W rzeczywistości zatem więcej szkody niż pożytku może przynieść Białorusinom decyzja ministra Radosława Sikorskiego, który znosi od nowego roku polskie wizy krajowe, niewiele dla nich znaczące, a jednocześnie tworzy listę osób związanych z reżimem prezydenta Łukaszenki, które nie będą mogły przekroczyć polskiej granicy. Retorsje mogą być takie, że nie wejdą w życie korzystne dla mieszkańców obszarów przygranicznych, tak Polaków, jak i Białorusinów, umowy dotyczące ruchu przygranicznego. Sejm w maju br. przyjął ustawę dotyczącą małego ruchu granicznego z Białorusią.
Umowa o małym ruchu granicznym zakłada daleko idące uproszczenia, np. brak wiz przy przekraczaniu granicy polsko-białoruskiej dla osób mieszkających w pasie 30 km od linii granicznej. Według umowy drogie wizy schengeńskie miały zastąpić o wiele tańsze karty MRG (koszt 20 euro, karta ważna dwa lata, później aż 5 lat). Po polskiej stronie objąć ona miała około 590 tys. osób z miejscowości leżących w województwach podlaskim (m.in. Augustów, Sokółka, Bielsk Podlaski, Hajnówka, Siemiatycze) i lubelskim. Po stronie białoruskiej miała dotyczyć ponad 1,1 mln osób i m.in. takich miast, jak Brześć i Grodno. Dzięki przyspieszeniu prac legislacyjnych w białoruskim Sejmie nad ustawą o małym ruchu granicznym z Polską istniała duża szansa, że już od 1 stycznia 2011 roku ruch przygraniczny zacznie funkcjonować.

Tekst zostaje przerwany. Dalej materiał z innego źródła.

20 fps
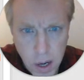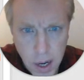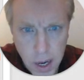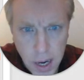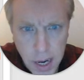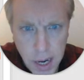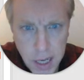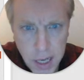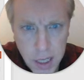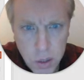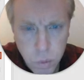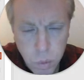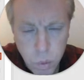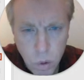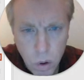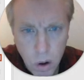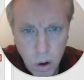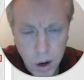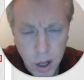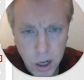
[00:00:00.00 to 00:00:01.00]
It's
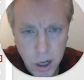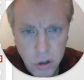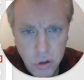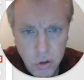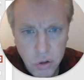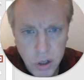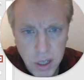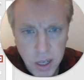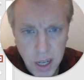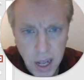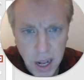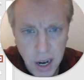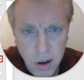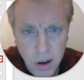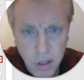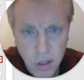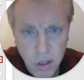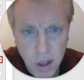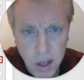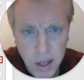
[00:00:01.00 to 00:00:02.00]

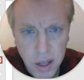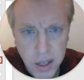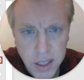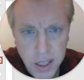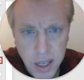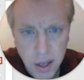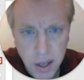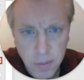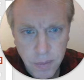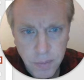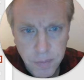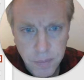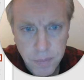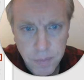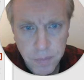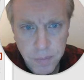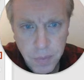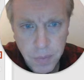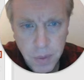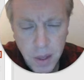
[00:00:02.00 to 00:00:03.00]
130.
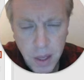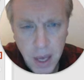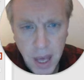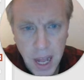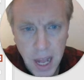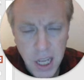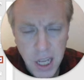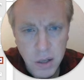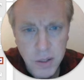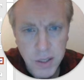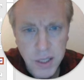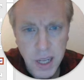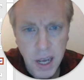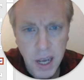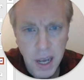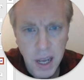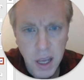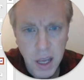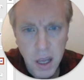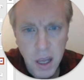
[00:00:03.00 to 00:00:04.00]
Can you
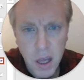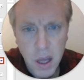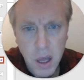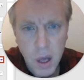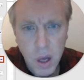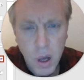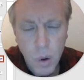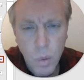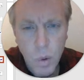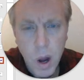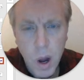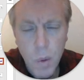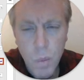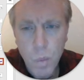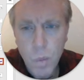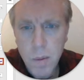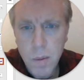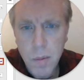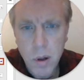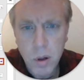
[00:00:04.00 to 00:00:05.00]
see? When
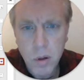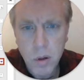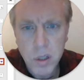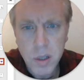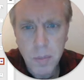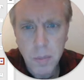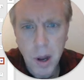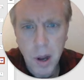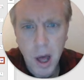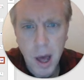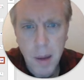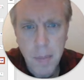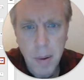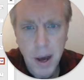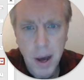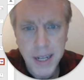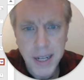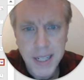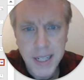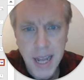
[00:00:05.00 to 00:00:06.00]
we multiply
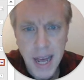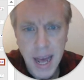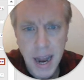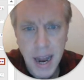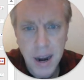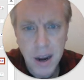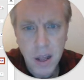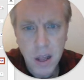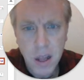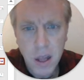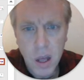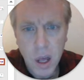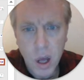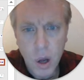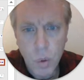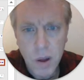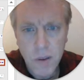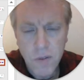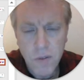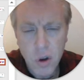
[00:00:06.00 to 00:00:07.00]
by 10,
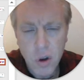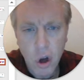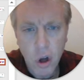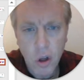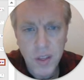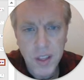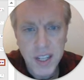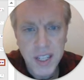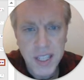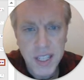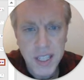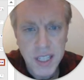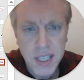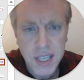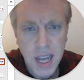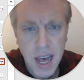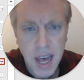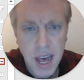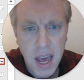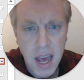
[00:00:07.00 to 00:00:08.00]
we've got the
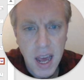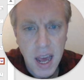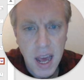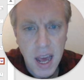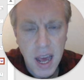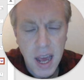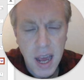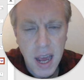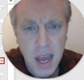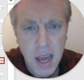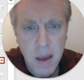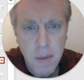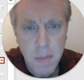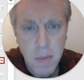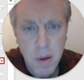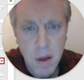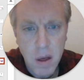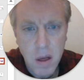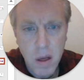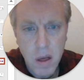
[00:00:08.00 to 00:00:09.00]
same
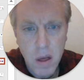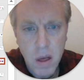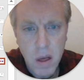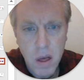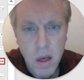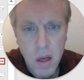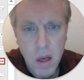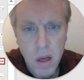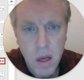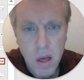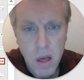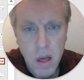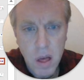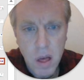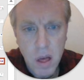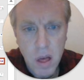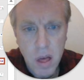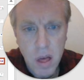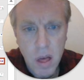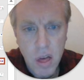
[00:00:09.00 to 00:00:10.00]

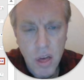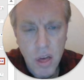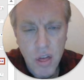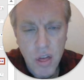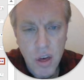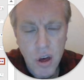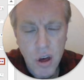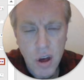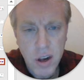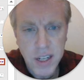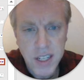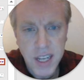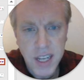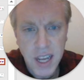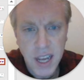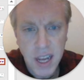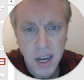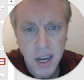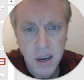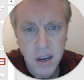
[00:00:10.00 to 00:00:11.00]

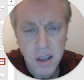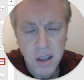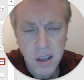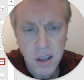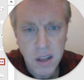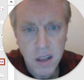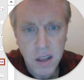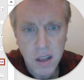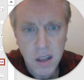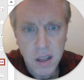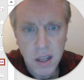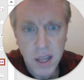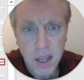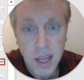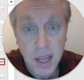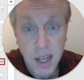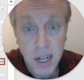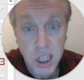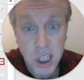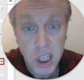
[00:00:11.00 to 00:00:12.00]
13.
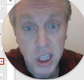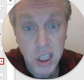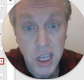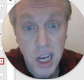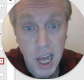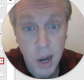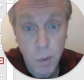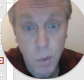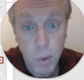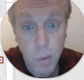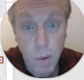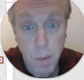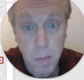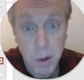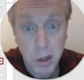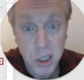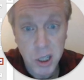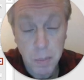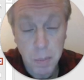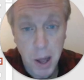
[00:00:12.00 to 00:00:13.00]
Just like we were
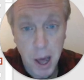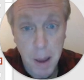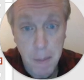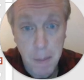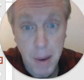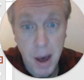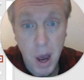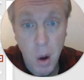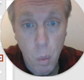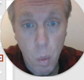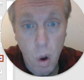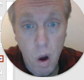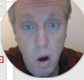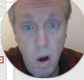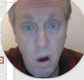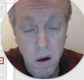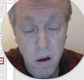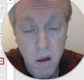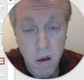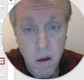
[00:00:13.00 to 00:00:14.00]
multiplying by
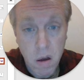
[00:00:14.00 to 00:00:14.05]
1,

Dla obszarów przygranicznych (woj. podlaskie i lubelskie) wejście w życie umowy o ruchu przygranicznym było nadzieją na ponowny rozkwit handlu, a wraz z nim ożywienie gospodarcze w całym północno-wschodnim regionie Polski. Handel prowadzony głównie na bazarach w miastach, który dawał środki utrzymania tysiącom podlaskich rodzin, zamarł wraz z przystąpieniem Polski do strefy Schengen. Wówczas wizy dla Białorusinów tak poważnie zdrożały, że przestali oni przyjeżdżać do Polski na zakupy.